Lawmakers, Experts Expect Long Wait for NYC Casino

  • New York has plans to award three licenses for downstate casinos
  • Two of the licenses will likely go to existing slots parlor locations
  • A long, difficult licensing process awaits potential NYC casino developers
  • Experts believe Manhattan casino bids will face some local opposition
Times Square
Experts agree that Manhattan casino bids in locations like Times Square face an uphill battle due to an extensive licensing process. [Image: Shutterstock.com]

Three downstate licenses

A panel of experts discussed the future of three downstate New York casino licenses at the Racing and Gaming Conference at Saratoga on Tuesday, casting doubt on the idea that a New York City casino will open anytime soon due to a lengthy licensing process.

licenses will cost a minimum of $500m

New York will award up to three licenses to casinos in the city and its surrounding suburbs. The state expects that licenses will cost a minimum of $500m for interested developers.

However, two of those licenses may already be spoken for. Empire City in Yonkers and Resorts World New York City in Queens already operate slots parlors in the metro area. Most observers believe that the successful experiences those venues have in prime locations will give them a leg up in the licensing process, meaning only one permit is up for grabs.

Long process for NYC

The third and final license will attract fierce competition from developers and gaming firms. However, experts at the Saratoga conference said that potential bidders may have to wait a long time before opening a potentially lucrative venue.

bids on the remaining licenses may not be due before January 1, 2023

Panel moderator Patrick Brown noted that bids on the remaining licenses may not be due before January 1, 2023. A community advisory committee will also need to approve any bid by a two-thirds vote. In New York City, that board will include representatives from the mayor of New York City, the governor’s office, as well as the relevant borough president, state representatives, and city councilor for the location in question.
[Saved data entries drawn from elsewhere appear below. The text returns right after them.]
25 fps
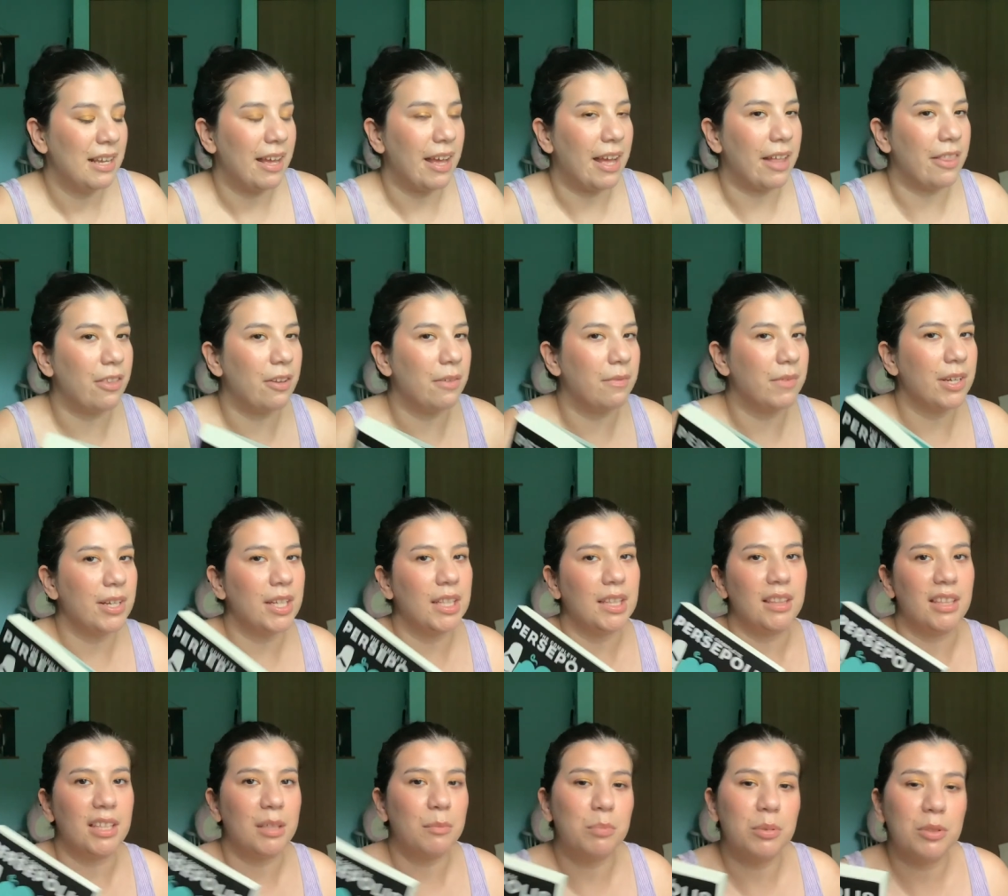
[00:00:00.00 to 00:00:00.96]
and they're very
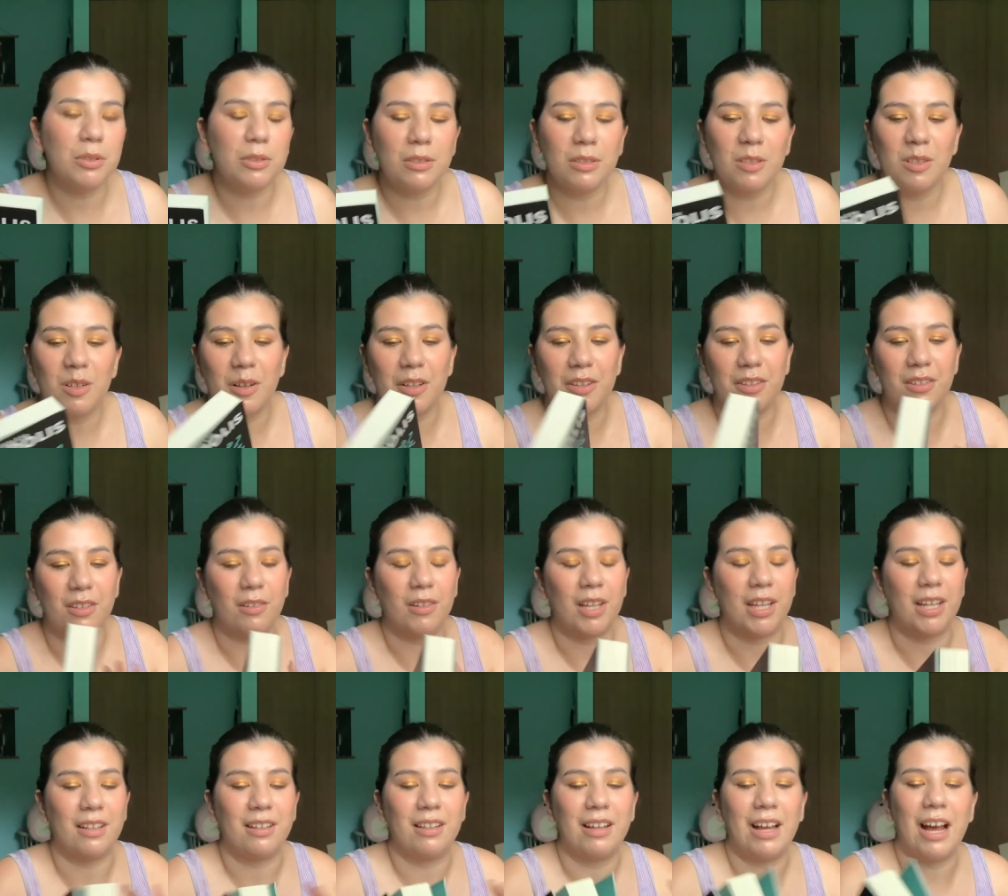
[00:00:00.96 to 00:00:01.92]
liberal, so
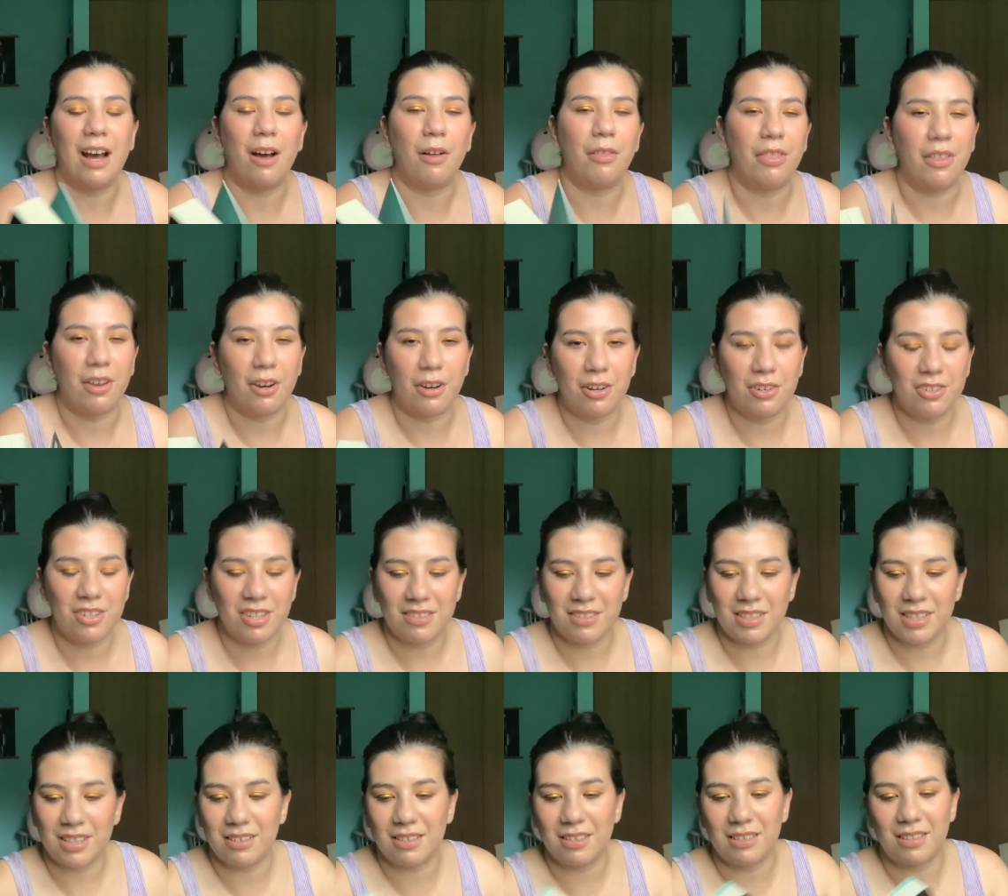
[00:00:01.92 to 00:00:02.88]
like how they're
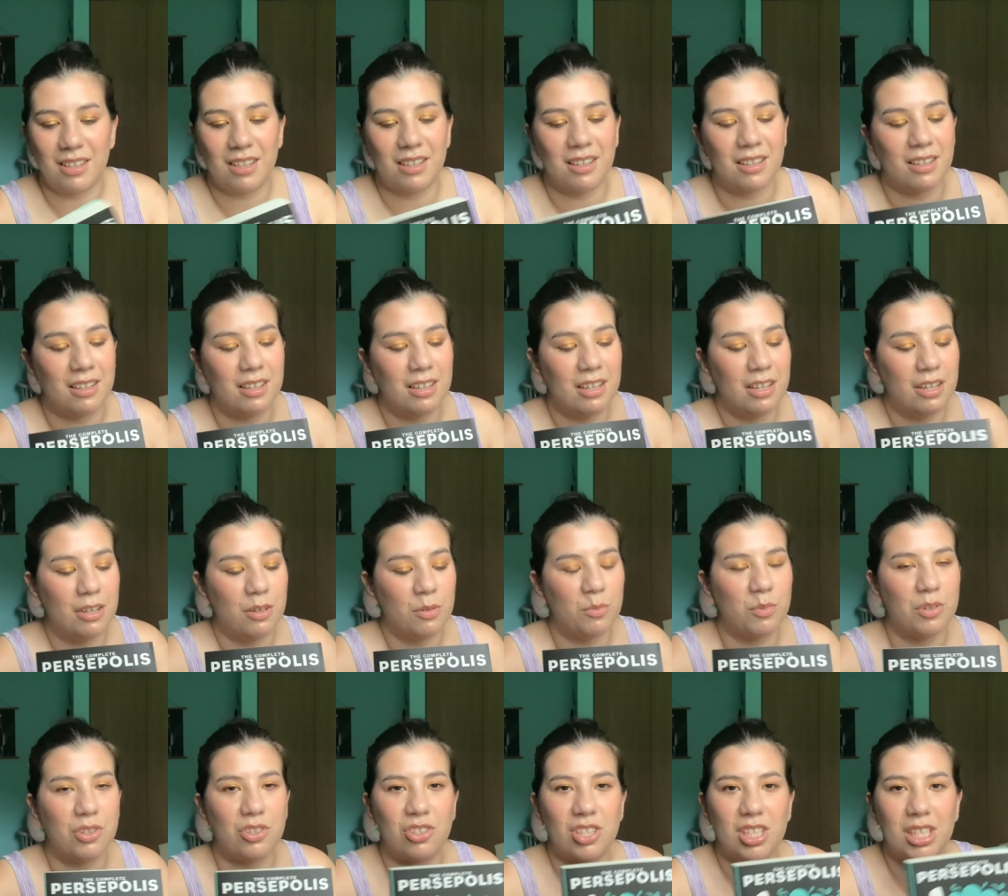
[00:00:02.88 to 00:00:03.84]
adjusting to the
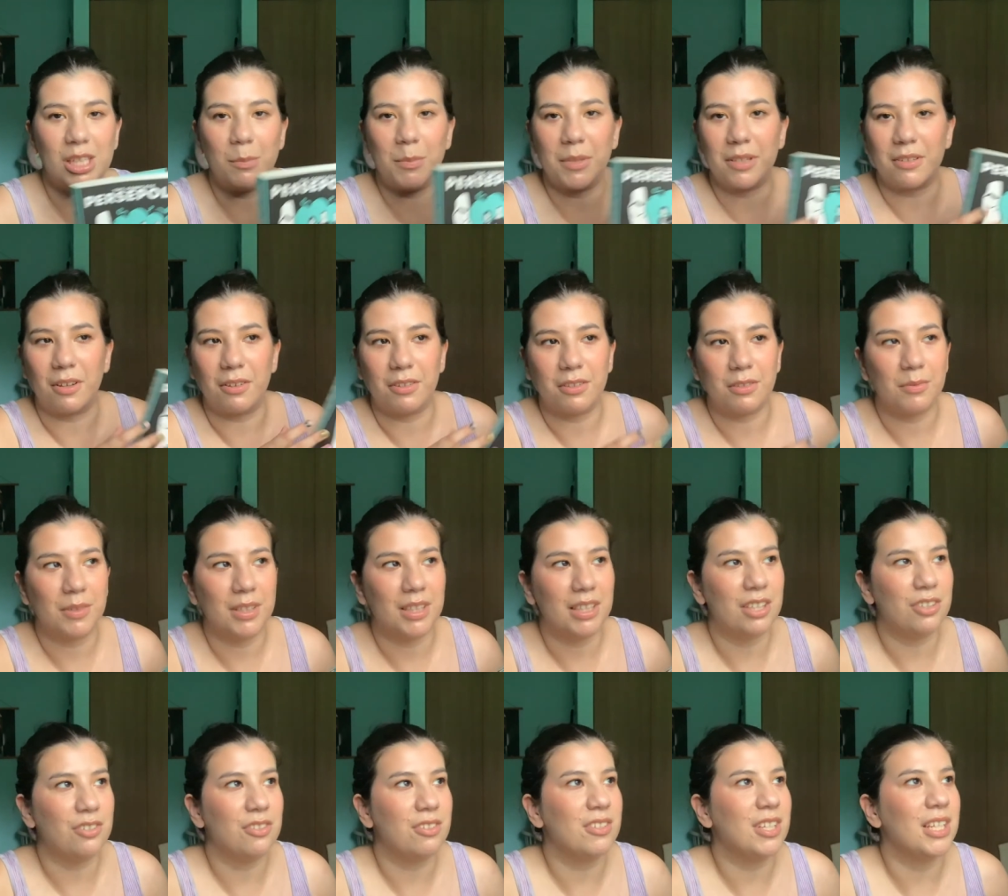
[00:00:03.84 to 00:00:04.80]
regime is also really
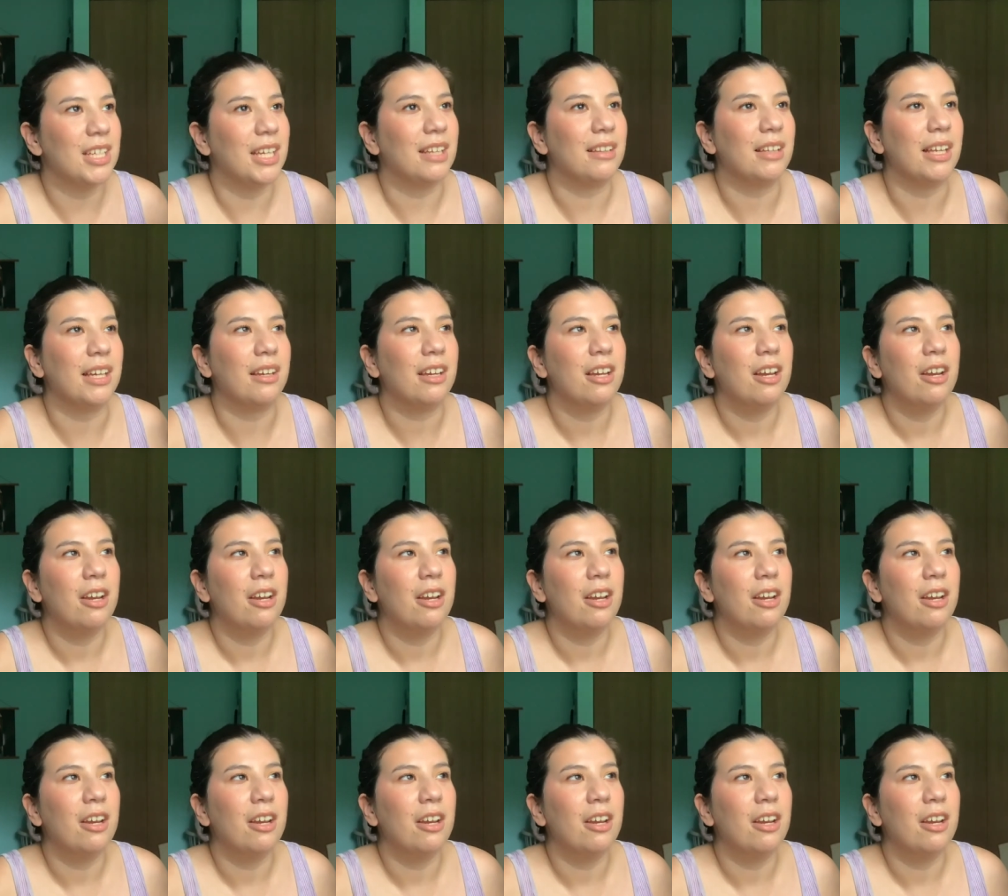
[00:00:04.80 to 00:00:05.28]
interesting. And like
Given the different interests of each of these individuals, Brown says gamblers may have a lengthy wait before they can wager in the city. “Getting six such people to agree on anything is a daunting, daunting task,” Brown told the panel. “There is a long and winding road ahead of us.”

Manhattan casino unlikely

While the third license may well go to a New York City location, experts and legislators doubt that a casino will land in Manhattan.

That’s not for a lack of trying. The New York Post reported that developers are looking at a number of locations, including Times Square and Hudson Yard. But local politicians are against the idea.

“I don’t know one constituent who wants a casino”

“I strongly oppose a Manhattan casino in concept,” state Sen. Brad Hoylman, who represents Hudson Yards and Times Square in Manhattan, told the Post. “I don’t know one constituent who wants a casino. Outside forces want a casino.”

Instead, Queens and Brooklyn appear to be the favorites to land the final downstate casino license. New York Mets owner Steve Cohen has lobbied for a casino near Citi Field, while other developers are eying Coney Island as a potential location.